Когда мы говорим о Русском мире, нам следует отчетливо понимать антикризисный характер этой политической концепции.
Единое государство, создаваемое русским народом в форме царства, империи, СССР, не просто рухнуло — оно разорвало сам этот народ на части. Единая нация разделена политическими границами, некоторые из которых, огражденные декларациями НАТО и ЕС, представляются сегодня непреодолимыми и непересматриваемыми.
Как жить разделенной нации в условиях политического дефолта ее государственности? Смириться и постепенно самоуничтожиться — ассимилироваться в чужие национальные проекты — или стать на путь ирреденты и восстановления единства своего политического пространства?
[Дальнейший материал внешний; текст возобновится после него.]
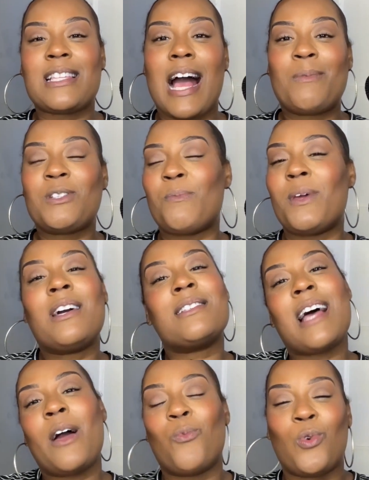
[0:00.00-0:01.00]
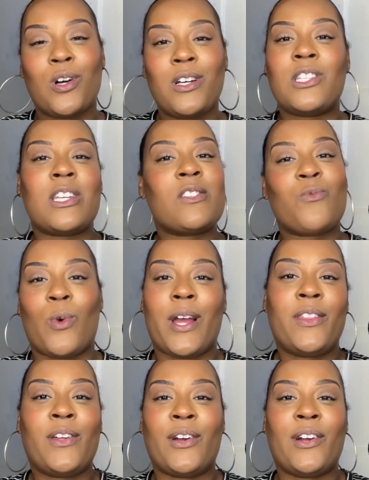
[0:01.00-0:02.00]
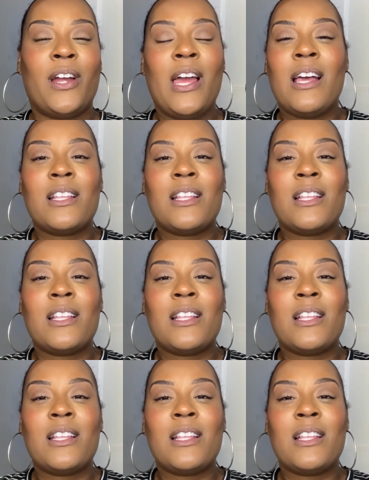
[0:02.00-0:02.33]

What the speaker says: option because I would just rather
Чтобы отсрочить необходимость выбирать, и материализовалась в нашей публицистике и политологии концепция Русского мира. Мол, единой исторической России уже нет, но не переживайте — есть Русский мир, в котором все говорят на одном языке и едят из общей миски салат оливье. Русские разных независимых государств могут прекрасно общаться друг с другом поверх границ, и для этого совершенно не нужно политическое единство. Расплывчатое «мiр» позволяло уйти от воспаленной неопределенности слов «страна», «государство», «нация».
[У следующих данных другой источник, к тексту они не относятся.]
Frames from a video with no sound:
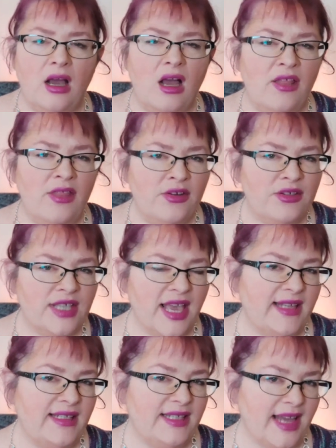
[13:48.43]
Others
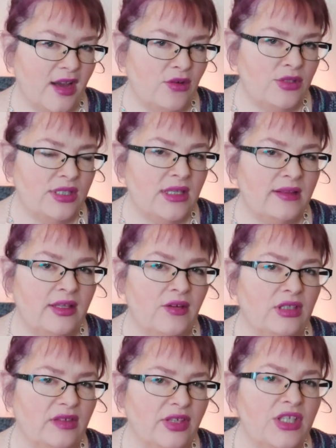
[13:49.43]
had doubts that
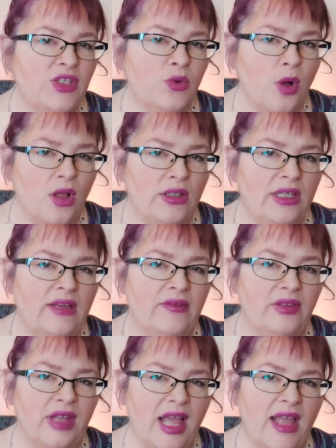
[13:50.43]
Olivia's quality
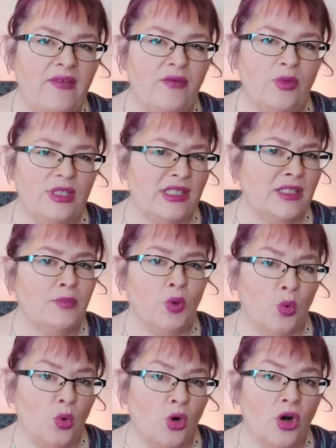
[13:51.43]
of life was as
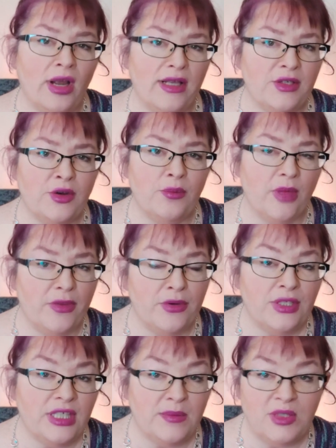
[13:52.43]
poor as her mother
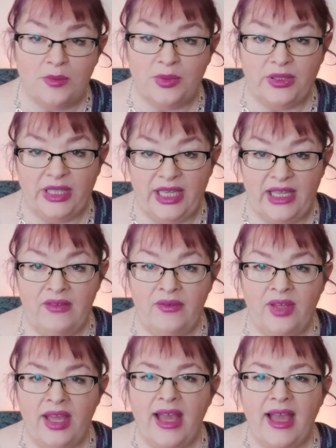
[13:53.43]
seemed to believe,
Русский мир так и оставался бы слабым наркотиком, слегка глушащим боль в распиленном по живому теле, если бы конец истории внезапно не закончился. Из пространства, которое «пока еще в чем-то русское», Русский мир внезапно превратился в пространство, которое обязано оставаться русским и дальше. Русский мир стал пространством восстанавливающей, реинтегрирующей экспансии России в той мере, в которой она как-то идентифицирует себя с русской нацией и с Россией исторической.
Что привело к этому развороту в понимании Русского мира — сказать нетрудно. Прежде всего спешка с дерусификацией новообретенных соседей. От Эстонии до Грузии, от Молдавии до Узбекистана новый национальный проект выстраивался на обломках России (и СССР как формы существования России), на отказе от русского языка и пережитков русского образа жизни. Всюду конструировался виктимный образ русской идентичности как «оккупанта», который обязан быть молчаливой жертвой. Возникшие на обломках СССР нацгосударства стремились как можно скорее избавиться от всего, что связывало их с Россией, прежде всего от русских, считающих себя русскими.
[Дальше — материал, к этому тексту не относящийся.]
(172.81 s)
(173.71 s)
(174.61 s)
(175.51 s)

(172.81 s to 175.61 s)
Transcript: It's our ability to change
Эта торопливость была понятной, но глупой. Стремились успеть до того, как в России начнется неизбежный цикл самовосстановления. Даже таким отнюдь не влюбленным в Россию западным политологам, как автор «Мести географии» Роберт Каплан, совершенно очевидно, что исходить из презумпции вечности провала России — дурная идея: «В то время как другие империи возникали, расширялись, рушились — и о них никогда больше не слышали, — Российская империя расширялась, и разваливалась, и возрождалась уже неоднократно. География и история показывают, что Россию никогда нельзя сбрасывать со счетов».